Recessions Have Become More Budensome on the Less Educated Worker

Since 1970, the U.S. economy has suffered six recessions with an average length of 12.3 months. Compared to the other five economic downturns, the latest recession, which began in December 2007, was the longest at 19 months and the most severe with 7.2 million jobs lost, or almost three times the historical average. Furthermore, except for the recession of 2001, the job gains from the 2009-10 rebound have been the weakest since 1970 with only 72,000 jobs added.

Since 1970, there has been a clear pattern with more recent recoveries producing fewer jobs, higher unemployment rates, and less wage growth. What accounts for this? It has mostly to do with globalization and technology, which have battered less educated workers.

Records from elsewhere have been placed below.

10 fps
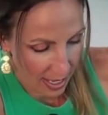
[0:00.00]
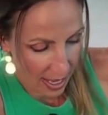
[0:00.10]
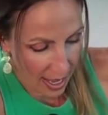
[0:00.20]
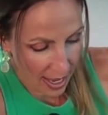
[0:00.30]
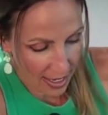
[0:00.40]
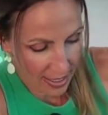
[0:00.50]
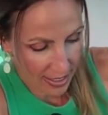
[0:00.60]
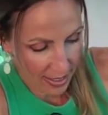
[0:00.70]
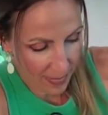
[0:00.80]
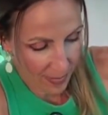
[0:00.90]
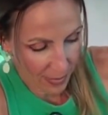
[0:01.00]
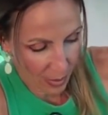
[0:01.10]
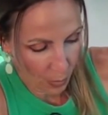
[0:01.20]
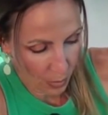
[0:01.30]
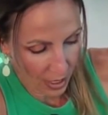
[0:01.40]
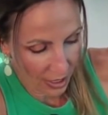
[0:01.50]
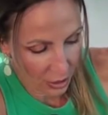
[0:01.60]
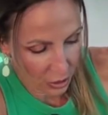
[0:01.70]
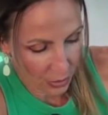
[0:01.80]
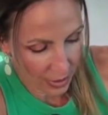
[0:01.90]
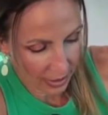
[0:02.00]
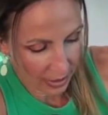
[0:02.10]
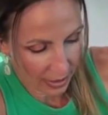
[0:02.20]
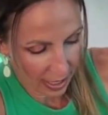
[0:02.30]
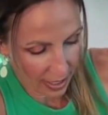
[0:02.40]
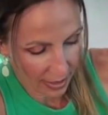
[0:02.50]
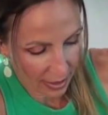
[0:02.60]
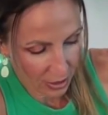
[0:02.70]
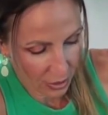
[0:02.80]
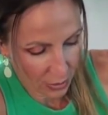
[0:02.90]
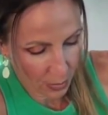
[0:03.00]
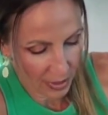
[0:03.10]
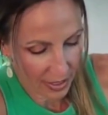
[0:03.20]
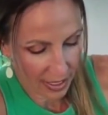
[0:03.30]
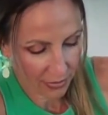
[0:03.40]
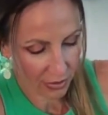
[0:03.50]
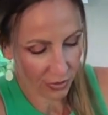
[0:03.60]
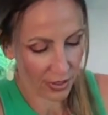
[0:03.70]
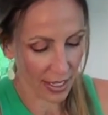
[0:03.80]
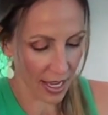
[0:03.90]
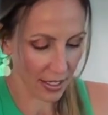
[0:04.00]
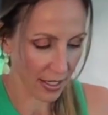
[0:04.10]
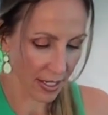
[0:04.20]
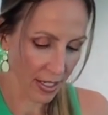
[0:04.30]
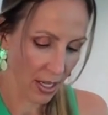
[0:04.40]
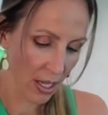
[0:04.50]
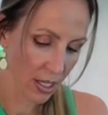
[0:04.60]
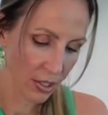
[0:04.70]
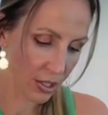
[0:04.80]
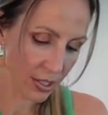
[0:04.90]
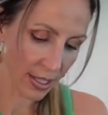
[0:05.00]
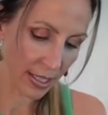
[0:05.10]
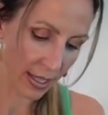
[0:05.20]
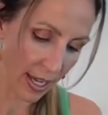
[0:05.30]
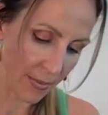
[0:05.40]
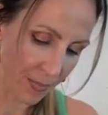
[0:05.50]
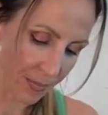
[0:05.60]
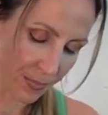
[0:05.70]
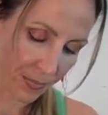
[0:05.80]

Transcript: And we're not juicing it yet. The juice, we save it for the end. Just like that.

Once the recession begins, companies slash payrolls deeply, especially for the less educated, and when the upturn begins, they find that they can increase output much faster than they are required to increase payrolls. For example, unemployment rates for December 2010 were15.7% for those without a high school diploma, 9.8% for those with a high school diploma, and 4.6% for the college educated.

Compared to every other post-1970 rebound, the 2009-10 recovery has generated profit and stock price growth exceeding any other, and produced the slowest pace of wage expansion. Data show that globalization and technology have tilted the economic playing field toward capital and away from wages, at least for those less educated. The lesson is clear: don't drop out of school and risk becoming a Third World wage earner in a First World economy.